Warning: Hypertension, defined as blood pressure of 140/90, has been proven as a cause of coronary artery disease. The ER doctor had no previous EKG to compare the current one with to determine subtle changes. Furthermore, between 25-50% of patients who have angina have normal EKG's. Ann should have been admitted, seen by a cardiologist, had serial cardiac enzymes drawn (labwork drawn over a period of 24 hours, indicating cardiac muscle death) and further evaluation should have been done.

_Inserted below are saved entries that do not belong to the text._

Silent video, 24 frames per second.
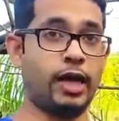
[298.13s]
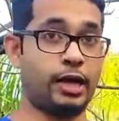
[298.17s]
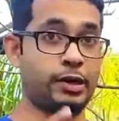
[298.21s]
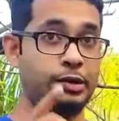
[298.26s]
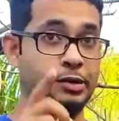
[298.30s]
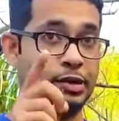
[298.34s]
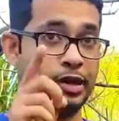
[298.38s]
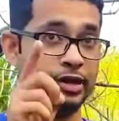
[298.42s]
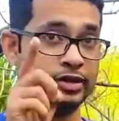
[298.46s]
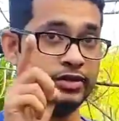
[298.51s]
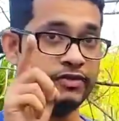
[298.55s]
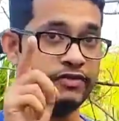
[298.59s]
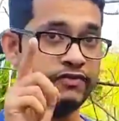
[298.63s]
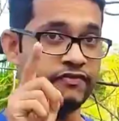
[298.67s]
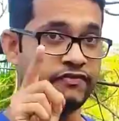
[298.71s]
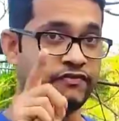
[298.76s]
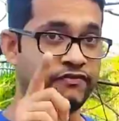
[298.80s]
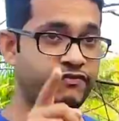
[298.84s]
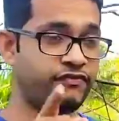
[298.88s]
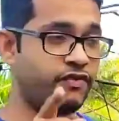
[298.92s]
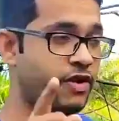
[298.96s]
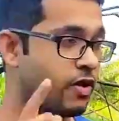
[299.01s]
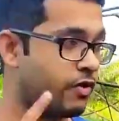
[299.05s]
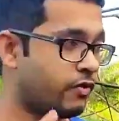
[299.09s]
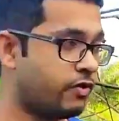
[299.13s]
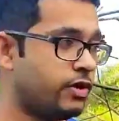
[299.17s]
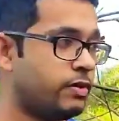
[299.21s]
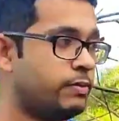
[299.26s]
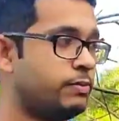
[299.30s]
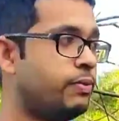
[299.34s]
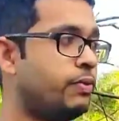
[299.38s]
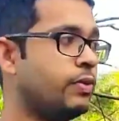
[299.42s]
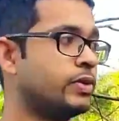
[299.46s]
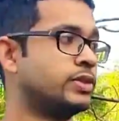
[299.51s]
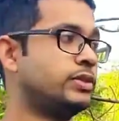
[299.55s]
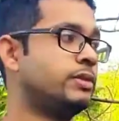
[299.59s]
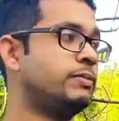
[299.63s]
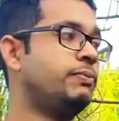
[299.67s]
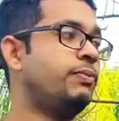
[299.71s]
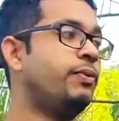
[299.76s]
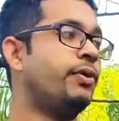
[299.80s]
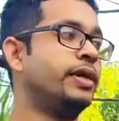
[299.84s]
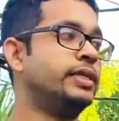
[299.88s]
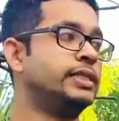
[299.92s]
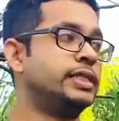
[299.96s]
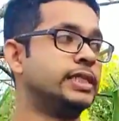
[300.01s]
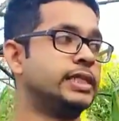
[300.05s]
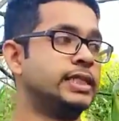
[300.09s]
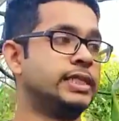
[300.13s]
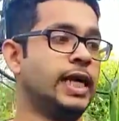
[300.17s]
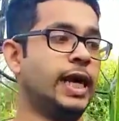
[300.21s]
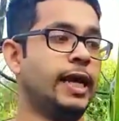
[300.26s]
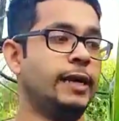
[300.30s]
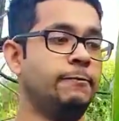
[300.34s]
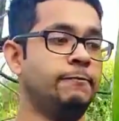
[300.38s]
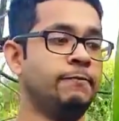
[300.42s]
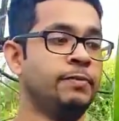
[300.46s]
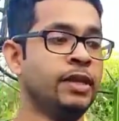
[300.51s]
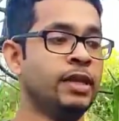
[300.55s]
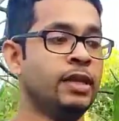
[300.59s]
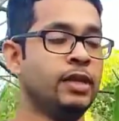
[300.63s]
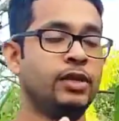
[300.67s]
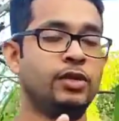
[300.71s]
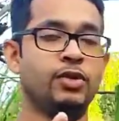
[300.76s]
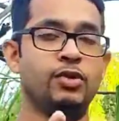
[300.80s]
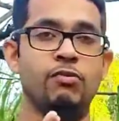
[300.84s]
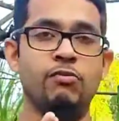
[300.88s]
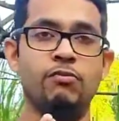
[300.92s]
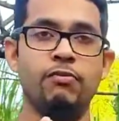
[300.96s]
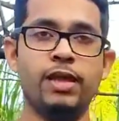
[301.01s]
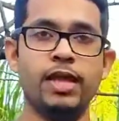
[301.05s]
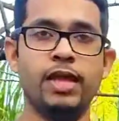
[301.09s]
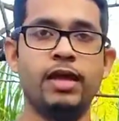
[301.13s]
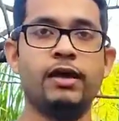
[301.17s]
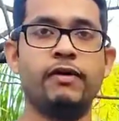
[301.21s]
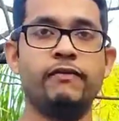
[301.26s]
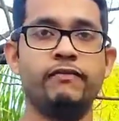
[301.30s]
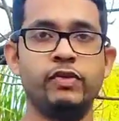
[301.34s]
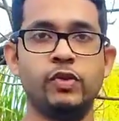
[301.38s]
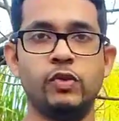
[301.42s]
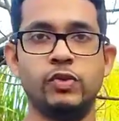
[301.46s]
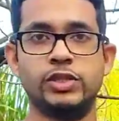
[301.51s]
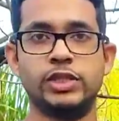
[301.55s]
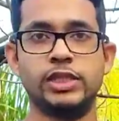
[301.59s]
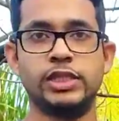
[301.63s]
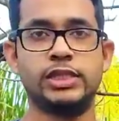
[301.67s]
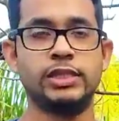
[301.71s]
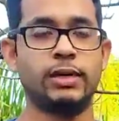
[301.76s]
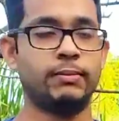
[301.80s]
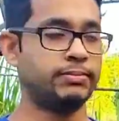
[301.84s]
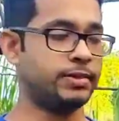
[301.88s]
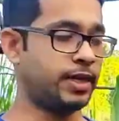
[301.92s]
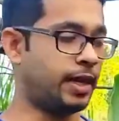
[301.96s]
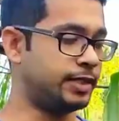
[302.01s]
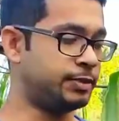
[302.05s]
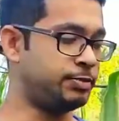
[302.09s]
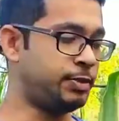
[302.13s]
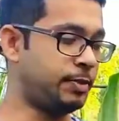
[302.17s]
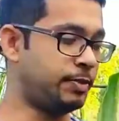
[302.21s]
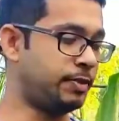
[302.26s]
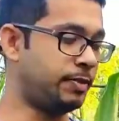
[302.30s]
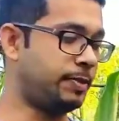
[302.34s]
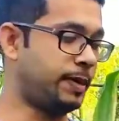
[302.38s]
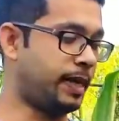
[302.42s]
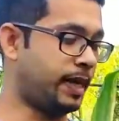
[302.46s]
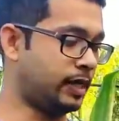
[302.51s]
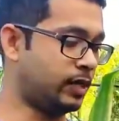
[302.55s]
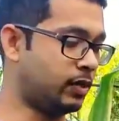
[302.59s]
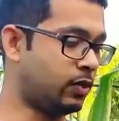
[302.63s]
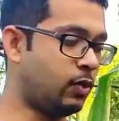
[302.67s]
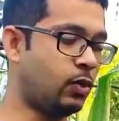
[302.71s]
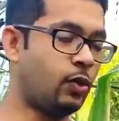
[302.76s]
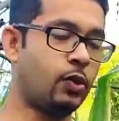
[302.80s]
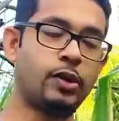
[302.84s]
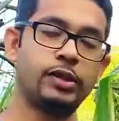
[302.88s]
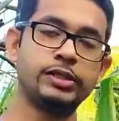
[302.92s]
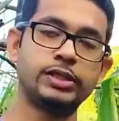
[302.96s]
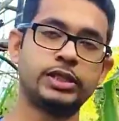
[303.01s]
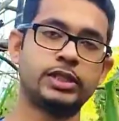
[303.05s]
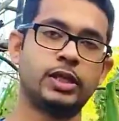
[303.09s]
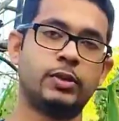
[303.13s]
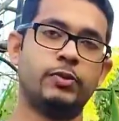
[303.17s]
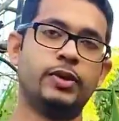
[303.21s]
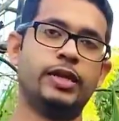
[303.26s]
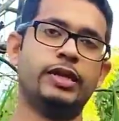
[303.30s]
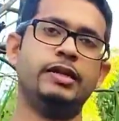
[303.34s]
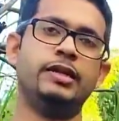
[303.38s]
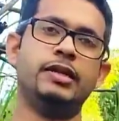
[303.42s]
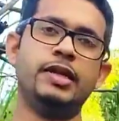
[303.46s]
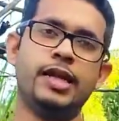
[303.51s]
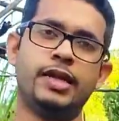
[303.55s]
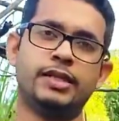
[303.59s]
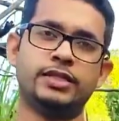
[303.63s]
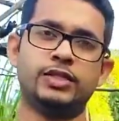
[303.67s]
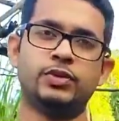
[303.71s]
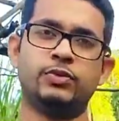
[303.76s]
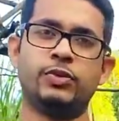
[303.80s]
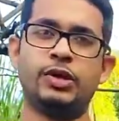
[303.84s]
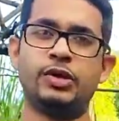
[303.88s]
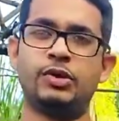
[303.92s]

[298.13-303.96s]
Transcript: Another very important point is that you may have noticed sometimes people plant corn somewhere near to where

January 1st: Ann has intermittent discomfort attributed to "gas." She looks forward to her appointment in the morning.
Warning: Men often have "classic" angina, described as 'an elephant sitting on my chest.' Women more often have gastrointestinal and "vague" anginal equivalents, making it more difficult to treat.
January 2nd: Ann sees her doctor. He gives her a prescription for Prilosec and tells her to "take it easy." No EKG or lab work done.
January 4th: Ann has been taking the Prilosec, but experiences left arm and jaw discomfort. Her daughter calls the family MD and is told by the triage RN, "sometimes the medicine takes awhile, keep taking it a few more days."
Warning: Jaw and arm pain are likely indicators of a cardiac "event."
January 6th: Ann is found by her husband, diaphoretic (sweaty and cool) and unresponsive in her recliner chair. He calls 911 and Ann experiences cardiac arrest en-route to the hospital. Efforts were unsuccessful to resuscitate her and Ann is pronounced dead on arrival at the hospital.